Title: Relativity
Author: Cristin Bishara
Book #: Standalone
Publisher: Walker Childrens
Publish Date: September 10th 2013
Pages: n/a
Format: Kindle Edition
Date Read: September 21st 2013
Rating: ★★½ / out of 5
Maybe applying the scientific method will help. First, define the question. That's easy.
Where the hell am I?
Summary:
If Ruby Wright could have her way, her dad would never have met and married her stepmother Willow, her best friend George would be more than a friend, and her mom would still be alive. Ruby knows wishes can't come true; some things just can't be undone. Then she discovers a tree in the middle of an Ohio cornfield with a wormhole to nine alternative realities.
Her ideal world—one with everything and everyone she wants most—could be within reach. But is there such a thing as a perfect world? What is Ruby willing to give up to find out?
(Synopsis taken from Goodreads)
Review: I received a free copy of this book for review.
I feel really luke-warm about this book. There is nothing really obvious about it that would make me not like it, but digging deeper into it I came to the conclusion that this book was just not doing it for me. There were some really good things about it, as well as some negatives, and in the end they all just cancelled each other out so I was left with a very overwhelming neutral feeling.
__________
As far as parallel universes are concerned- which is basically what this book is all about- I think the author did a very good job. She included many scientific theories and equations that could provide explanation for the hows and whys and even ifsof parallel universes actually existing and being traverse-able.
[A] We once thought of an atom as the smallest unit, the most basic unit of matter. But look closer and you find that atoms are made of electrons, neutrons, and protons. Keep looking closer. Protons and neutrons are made of quarks. Quarks are made of vibrating loops of string. As strings vibrate, they warp the surrounding fabric of space, producing black holes, tunnels, and other oddities, like U-shaped universes with shortcuts from one stem to another.She also quoted research from famous scientists like Albert Einstein and made it have a very well researched, realistic feel. It did not feel like a fantasy novel to me. Definitely very science-fiction. Unfortunately, while this took up a large part of the book, it was all that I really liked.
[B] Observation causes the collapse of wave functions. Wave functions map the possible states of a system. So, if wave functions branch in different directions, independent of each other, then there are countless alternate realities playing out.
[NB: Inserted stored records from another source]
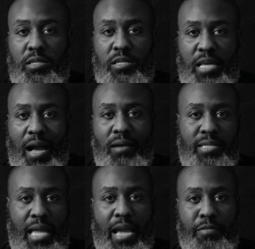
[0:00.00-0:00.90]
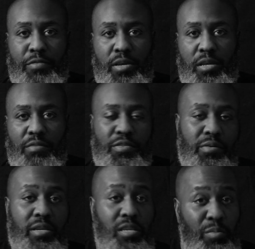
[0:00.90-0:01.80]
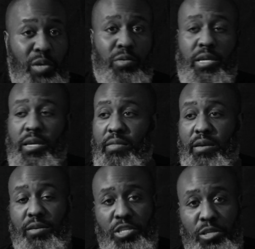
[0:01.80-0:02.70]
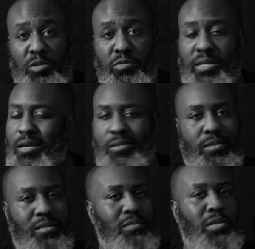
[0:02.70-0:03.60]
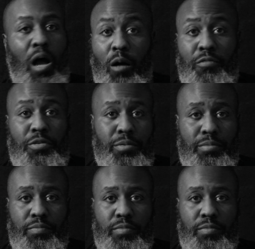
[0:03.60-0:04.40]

a child's life. If you're in a community and there are children, doesn't absolve you.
Ruby, the MC, was pretty bland in my opinion. I didn't really feel like she had a like-able personality. Though, she did have a pretty sarcastic attitude that I enjoyed:
She puts her hands on her hips and sizes me up. "You should've kept the bag for yourself. You need, like, a total makeover," she says with a look of sheer repulsion. "That shade of denim? It is so bad. And those shoes."Besides her sarcasm, I just felt like she was too impulsive, selfish, winy and kind of a pushover. It bothered me so much that, despite how smart Ruby claims to be, she wasn't able to wrap her mind around the fact that every little rash decision she made altered something in the lives of the people who lived in that world.
I look down at my frayed jeans and olive sneakers. "Thanks for the tip." I sidestep around her and head downstairs.
Yep, we'll be friends in no time.
I help myself to the cash. Really, she would want me to have it.
A black Trek isn't locked onto the track, so now it's mine.
She also has this habit of saying "Just calm down, Ruby. Take a deep breath. N2 and O2 in, carbon dioxide out," and pretty much says this every time she starts to freak out. I just wasn't able to connect to her, or any of the side characters, at all.
Overall, I would still recommend this book. If you want to read about a book that explores parallel universes with science to back it up, this would be a decent contestant.
Quotes:
Mr. Burton seems to have this habit of rubbing the top of his bald head It's like he keeps checking for hair.
I don't believe in magic, but I do believe in jaw-droppers conjured up by Mother Nature. The Northern Lights, for one. Brachiosaurus standing forty feet tall, volcanoes spewing two-thousand degree lava the Milky Way containing 100 billion planets. All of it seems otherworldly, the stuff of pure imagination.
Kandy gives me a venomous look, which I return in kind. Then we proceed to ignore each other. A symbiotic relationship.
It's impossible.
But apparently, sometimes things aren't always what they appear.
I start walking again, trying to wrap my brain around all this, when I see the library. Seriously, catch me before I swoon and face plant.
The universe is expanding 74.2 kilometers per second per megaparsec. Just because we can't feel it doesn't mean it's not happening.